WHAT YOU SHOULD DO: Each record below is to be retyped exactly, with its pictures omitted.

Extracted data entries
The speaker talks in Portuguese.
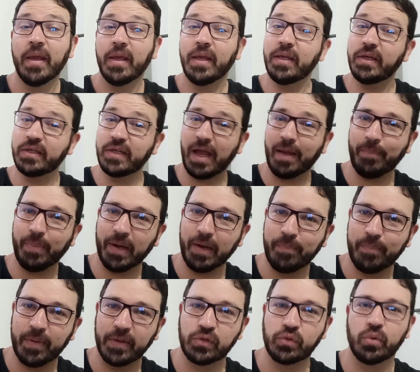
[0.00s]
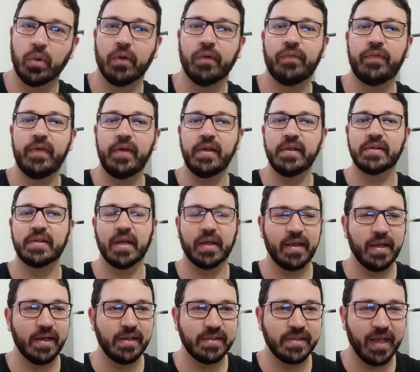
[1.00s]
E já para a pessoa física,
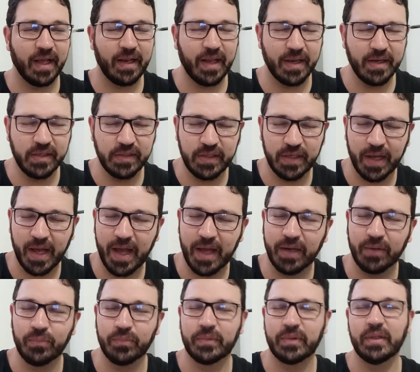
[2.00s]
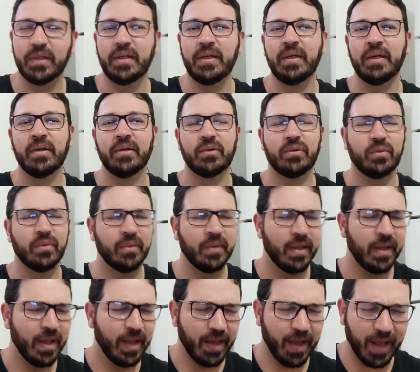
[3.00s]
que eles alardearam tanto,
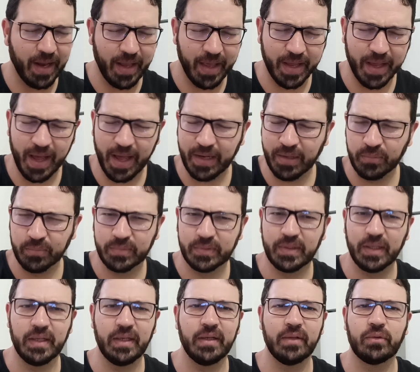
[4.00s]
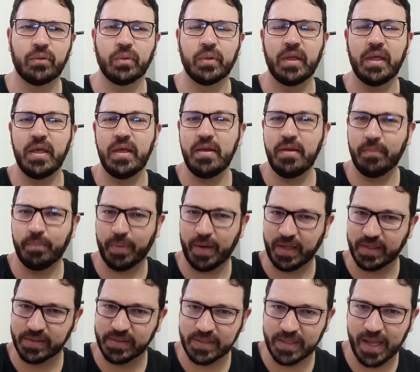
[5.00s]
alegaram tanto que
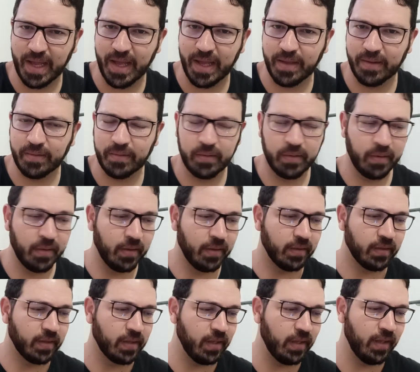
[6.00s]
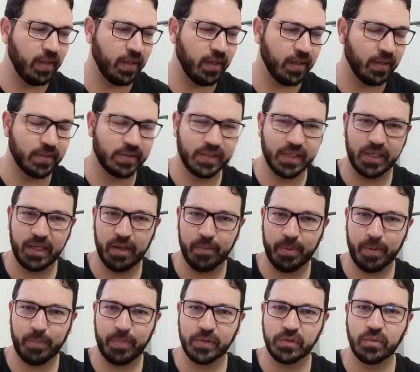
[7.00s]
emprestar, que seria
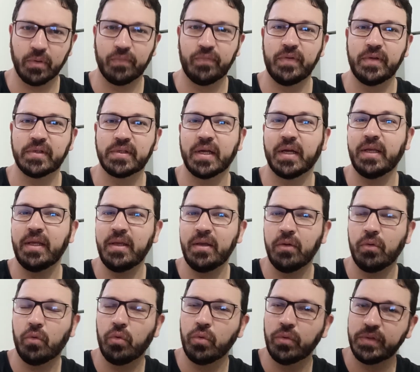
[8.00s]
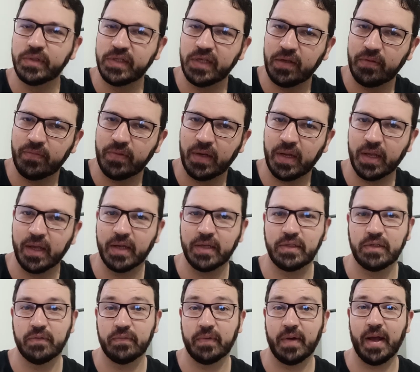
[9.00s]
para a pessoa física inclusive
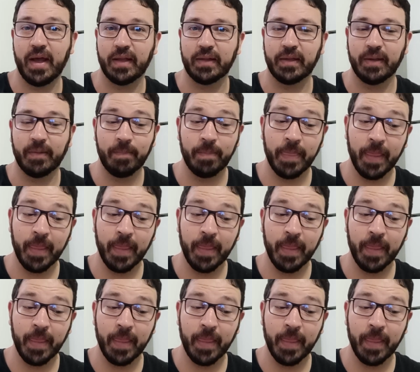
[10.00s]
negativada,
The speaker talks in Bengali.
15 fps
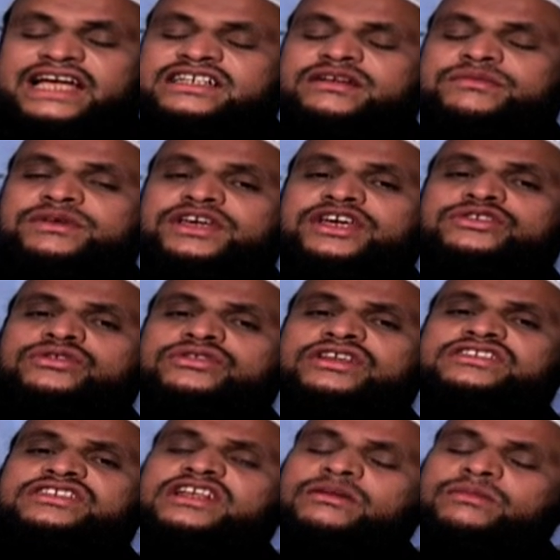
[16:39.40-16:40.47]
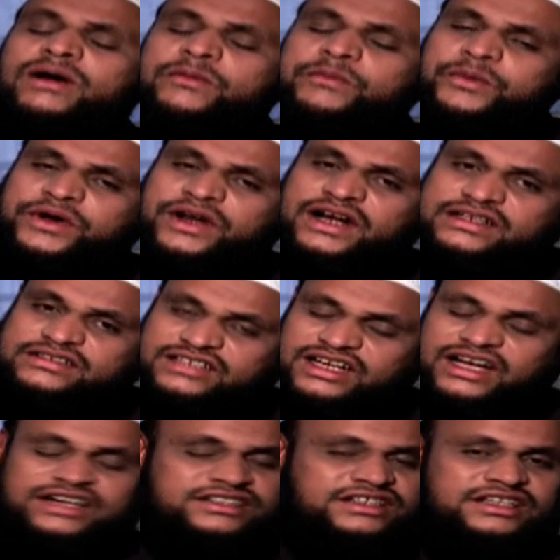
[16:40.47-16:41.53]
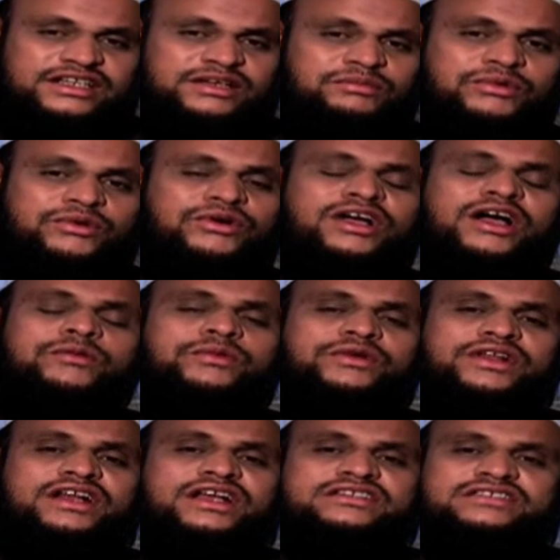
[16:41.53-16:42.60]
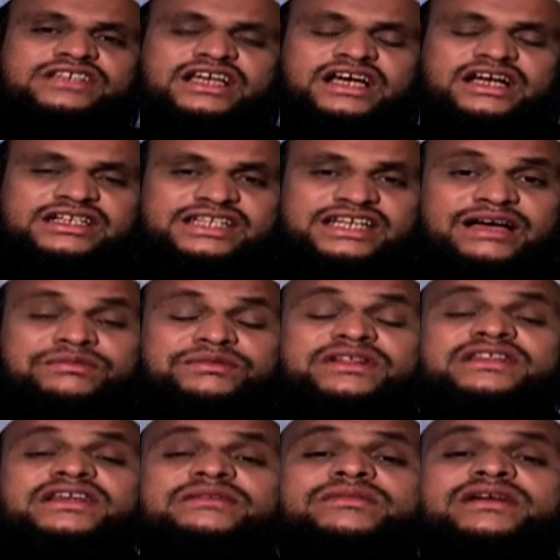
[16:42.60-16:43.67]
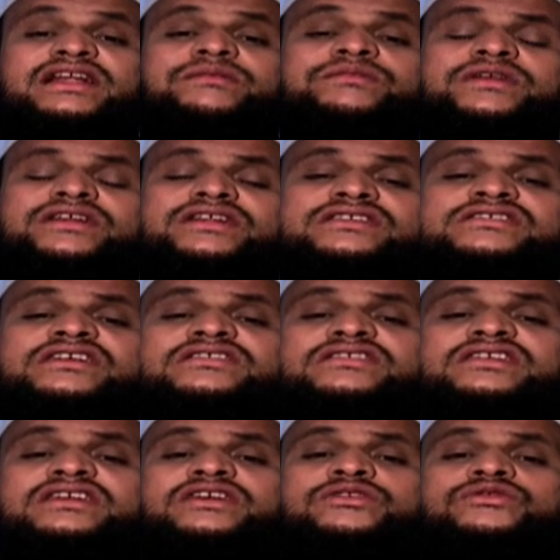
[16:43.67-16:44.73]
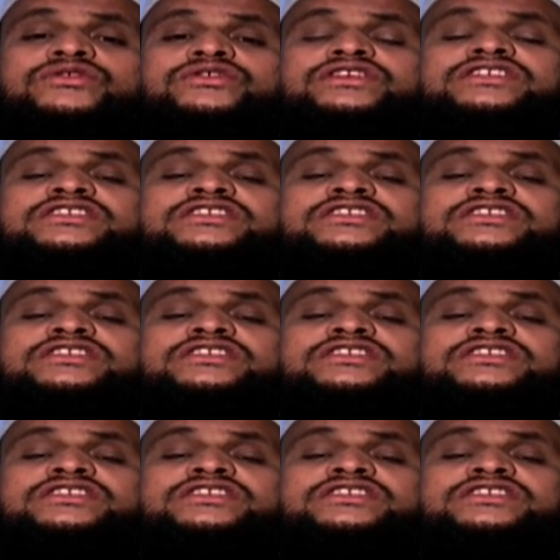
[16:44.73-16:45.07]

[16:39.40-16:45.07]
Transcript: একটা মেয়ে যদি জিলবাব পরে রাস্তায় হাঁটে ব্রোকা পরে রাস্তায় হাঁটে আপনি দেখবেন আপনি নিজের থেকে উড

PROBLEM SOLUTION:
The speaker talks in Portuguese.
[0.00s]
[1.00s]
E já para a pessoa física,
[2.00s]
[3.00s]
que eles alardearam tanto,
[4.00s]
[5.00s]
alegaram tanto que
[6.00s]
[7.00s]
emprestar, que seria
[8.00s]
[9.00s]
para a pessoa física inclusive
[10.00s]
negativada,
The speaker talks in Bengali.
15 fps
[16:39.40-16:40.47]
[16:40.47-16:41.53]
[16:41.53-16:42.60]
[16:42.60-16:43.67]
[16:43.67-16:44.73]
[16:44.73-16:45.07]

[16:39.40-16:45.07]
Transcript: একটা মেয়ে যদি জিলবাব পরে রাস্তায় হাঁটে ব্রোকা পরে রাস্তায় হাঁটে আপনি দেখবেন আপনি নিজের থেকে উড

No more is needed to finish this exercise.